The middle version includes optimizations made to the function hierarchy to minimize the impact of function calls, while the rightmost version represents a version that has been optimized and parallelized until the whole of the dynamic area was used up. It’s worth noting that despite these modifications, the code was never rewritten from the ground up, and thus, it still maintains a structure which is not necessarily optimal for an HW module. Nevertheless, it shows that even with relatively modest reworking of existing SW code, considerable benefits can be reaped with the PCP.

Besides performance, resource use is an important parameter in FPGA designs. Table 8.1 provides the resource use numbers for the three variations of our h264 decoder. We can see that, as expected, the higher performing, more optimized variants consume significantly higher resources with the parallel implementation occupying a sizable chunk of the Zynq 7045 device used. Take in correlation with the performance number in Fig. 8.5 we can see that attaining a significant boost in comparison to standard x86 CPUs requires that a considerable part of the whole device is used (keep in mind that the number quoted on Table 8.1 does not include the overhead for the static area of our design, which is roughly 4.5% of the resources, as stipulated in Sect. 8.3.2). This vindicates our decision to keep the dynamic area single-tenant in order to simplify the design of the system.

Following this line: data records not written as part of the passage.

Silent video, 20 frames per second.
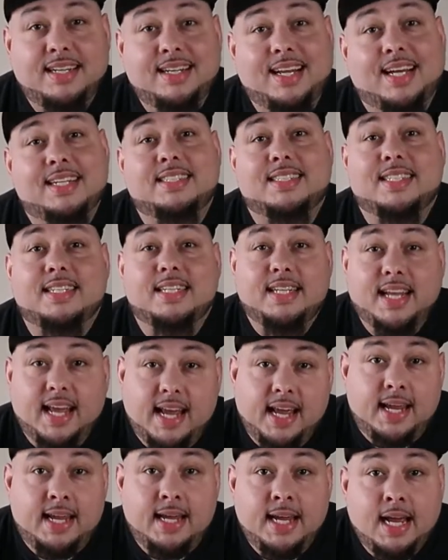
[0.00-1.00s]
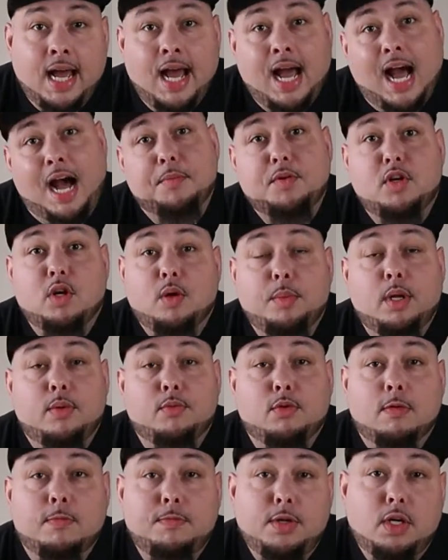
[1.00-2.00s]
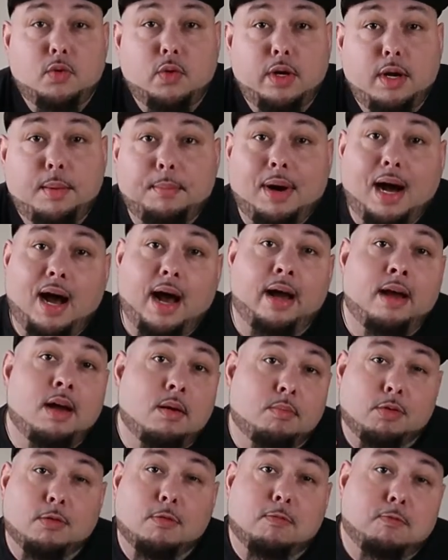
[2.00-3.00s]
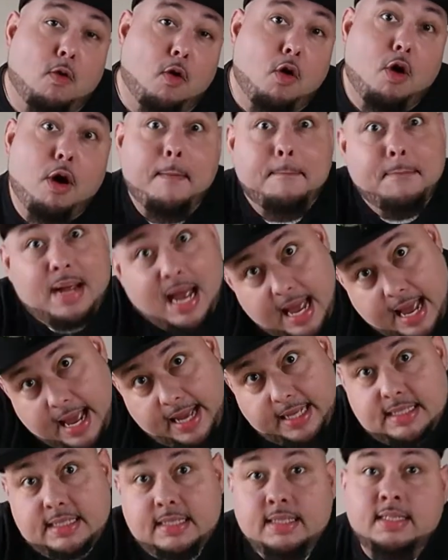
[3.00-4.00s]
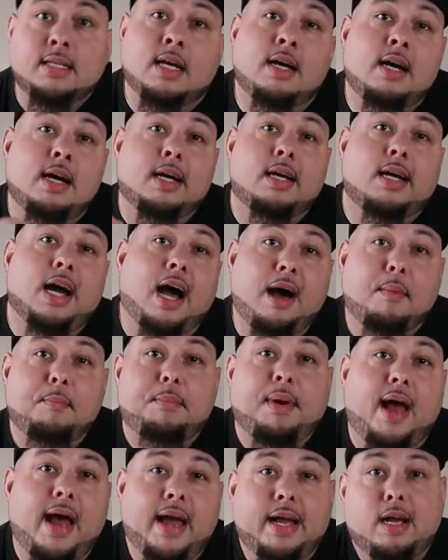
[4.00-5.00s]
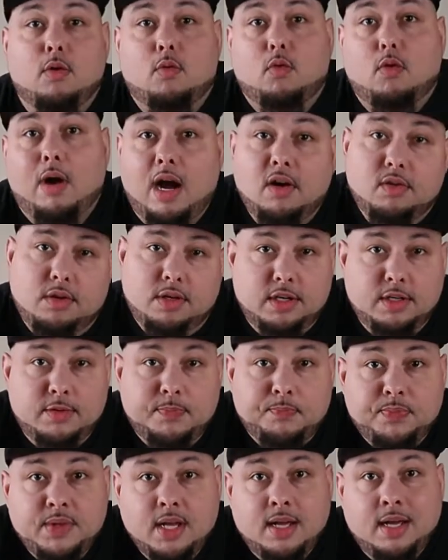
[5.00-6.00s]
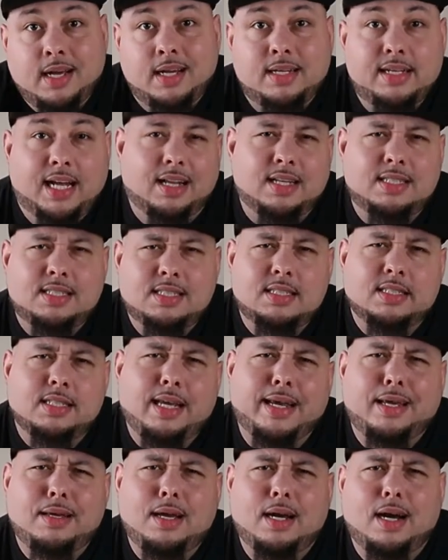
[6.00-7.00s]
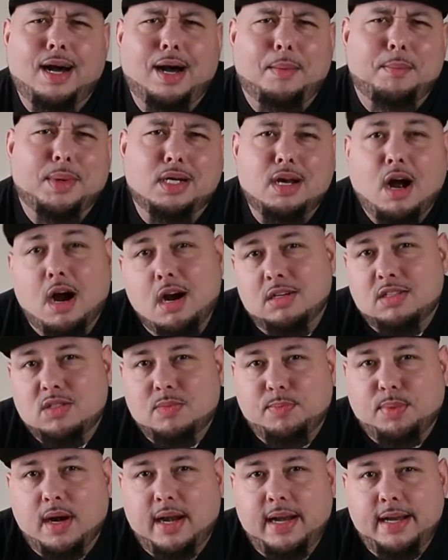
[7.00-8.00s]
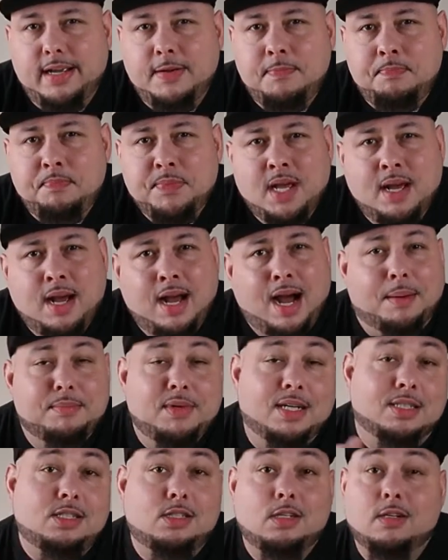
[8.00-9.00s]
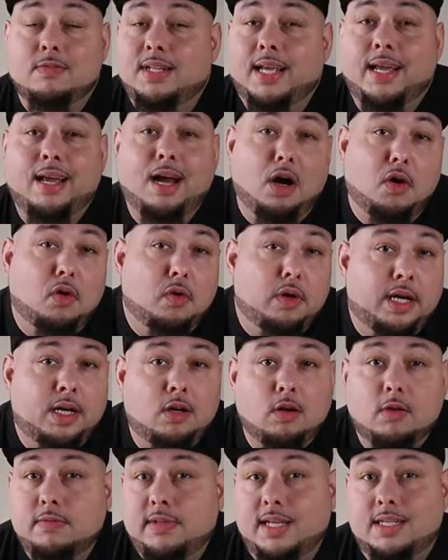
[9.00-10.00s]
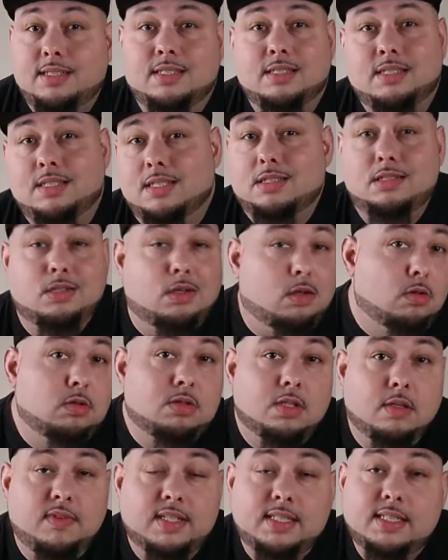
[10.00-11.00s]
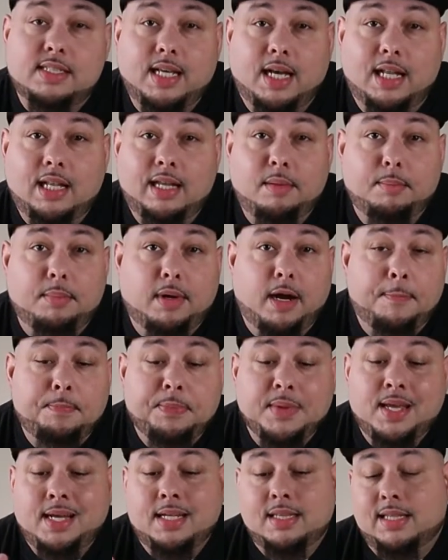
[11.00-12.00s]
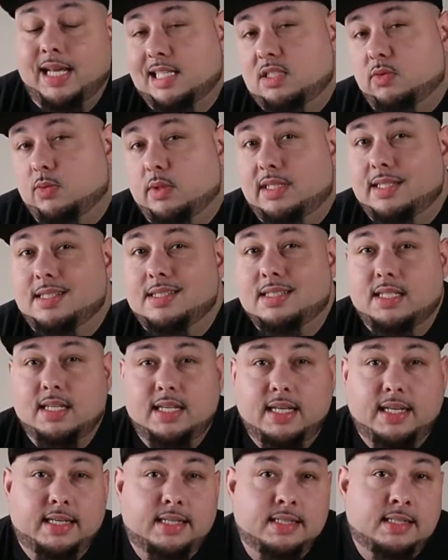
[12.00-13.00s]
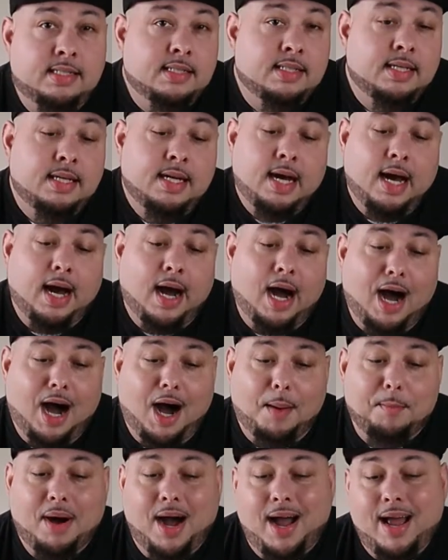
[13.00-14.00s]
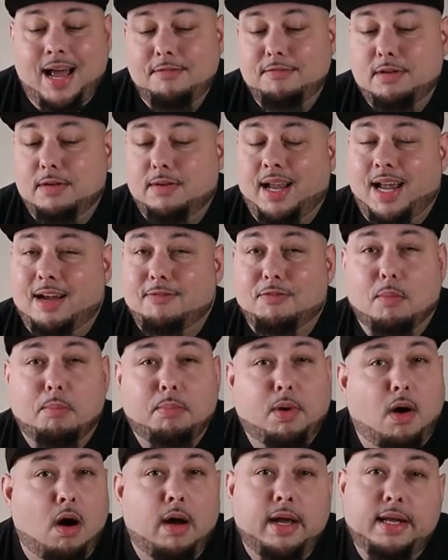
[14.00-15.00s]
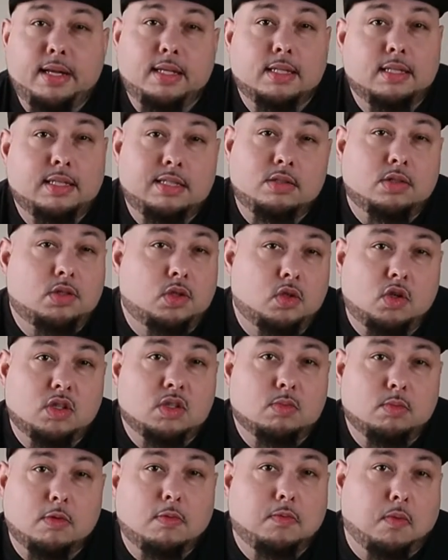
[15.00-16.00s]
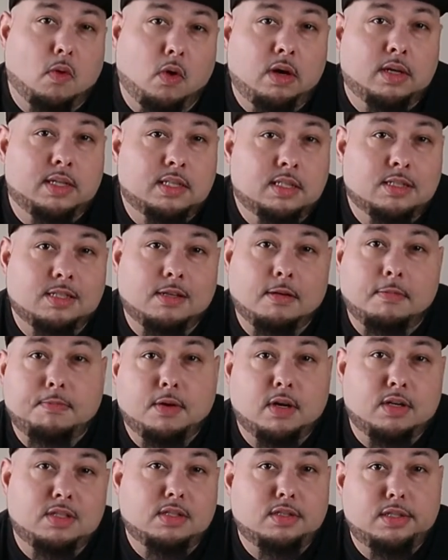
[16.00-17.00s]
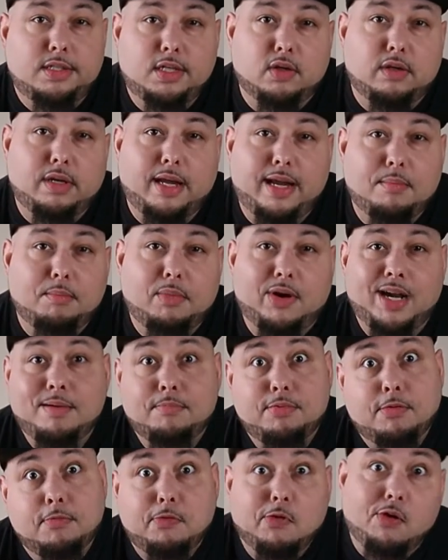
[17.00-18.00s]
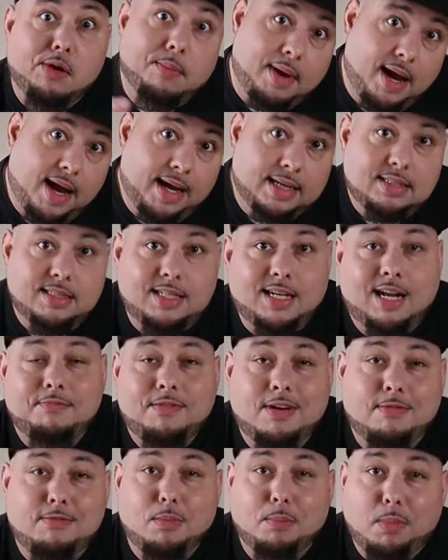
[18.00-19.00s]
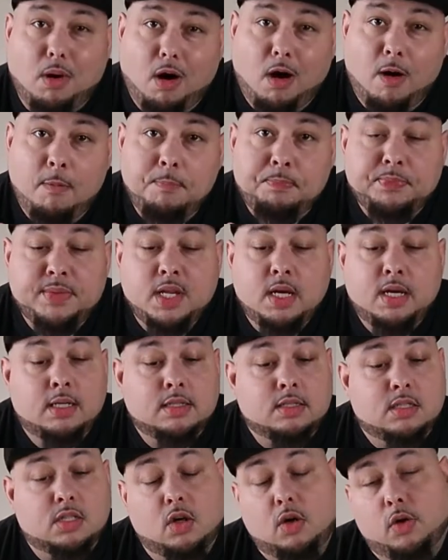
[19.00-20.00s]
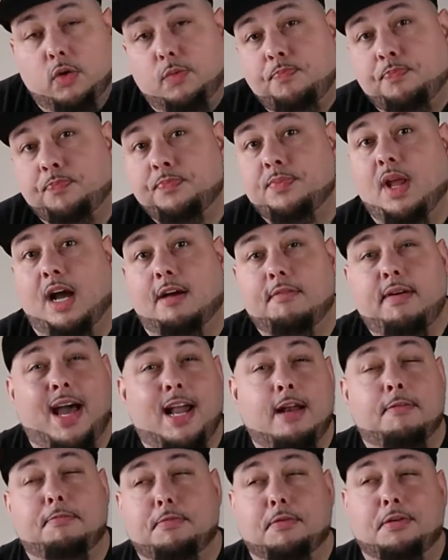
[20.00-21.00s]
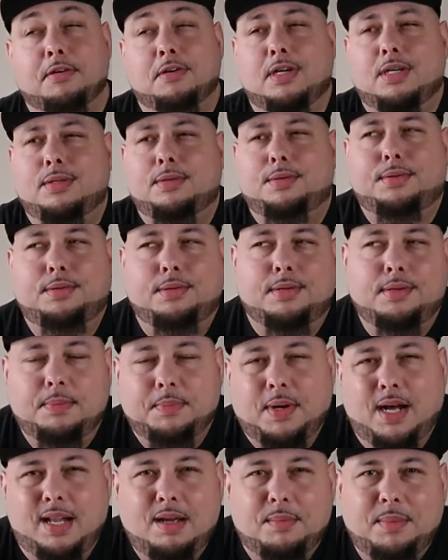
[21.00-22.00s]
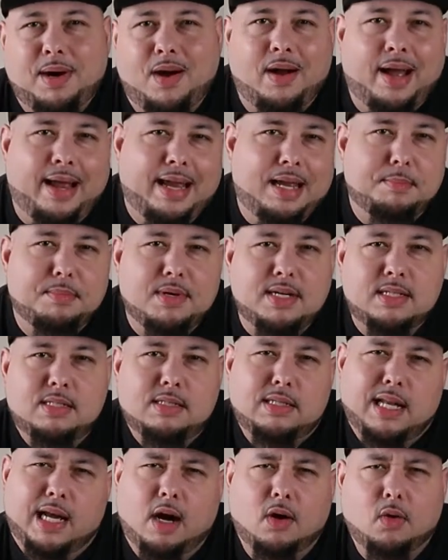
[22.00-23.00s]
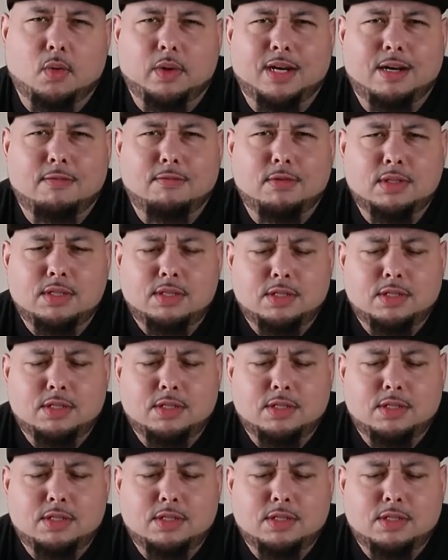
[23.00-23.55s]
Now today I'm going to be reviewing my Performax compact router. Now this is a Menards brand. I'm not sure if they own it or if they just exclusively sell it, but that's what this is. I haven't ever bought any of these tools before. This is the first, name brand Performax that I've ever bought. So I've had it for probably about 8 months now or whatever.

Table 8.1 h264 Decoder resource use on a Zynq 7045 FPGA SoC

8.5 Conclusions

This paper introduced the programmable cloud platform, an FPGA SoC-based system which allows programmable logic to be exposed as a resource over a standard cloud environment like OpenStack. The system utilizes the devices ARM A9 processors to run the OpenStack agent and thus frees the programmable logic to accelerate tasks which are deployed as HW VMs. We use an application amenable to FPGA acceleration like h264 decoding to show that the platform allows for the swift deployment of the VNF and can feed it with sufficient data to reap tangible performance benefits. However, the cost of running OpenStack on a relatively weak processor is significant, and thus, one of the key issues to be tackled in the immediate future is the streamlining of the SW part to minimize this overhead. Additional work includes the extension of the platform’s capabilities by integrating additional interfaces into the dynamic area.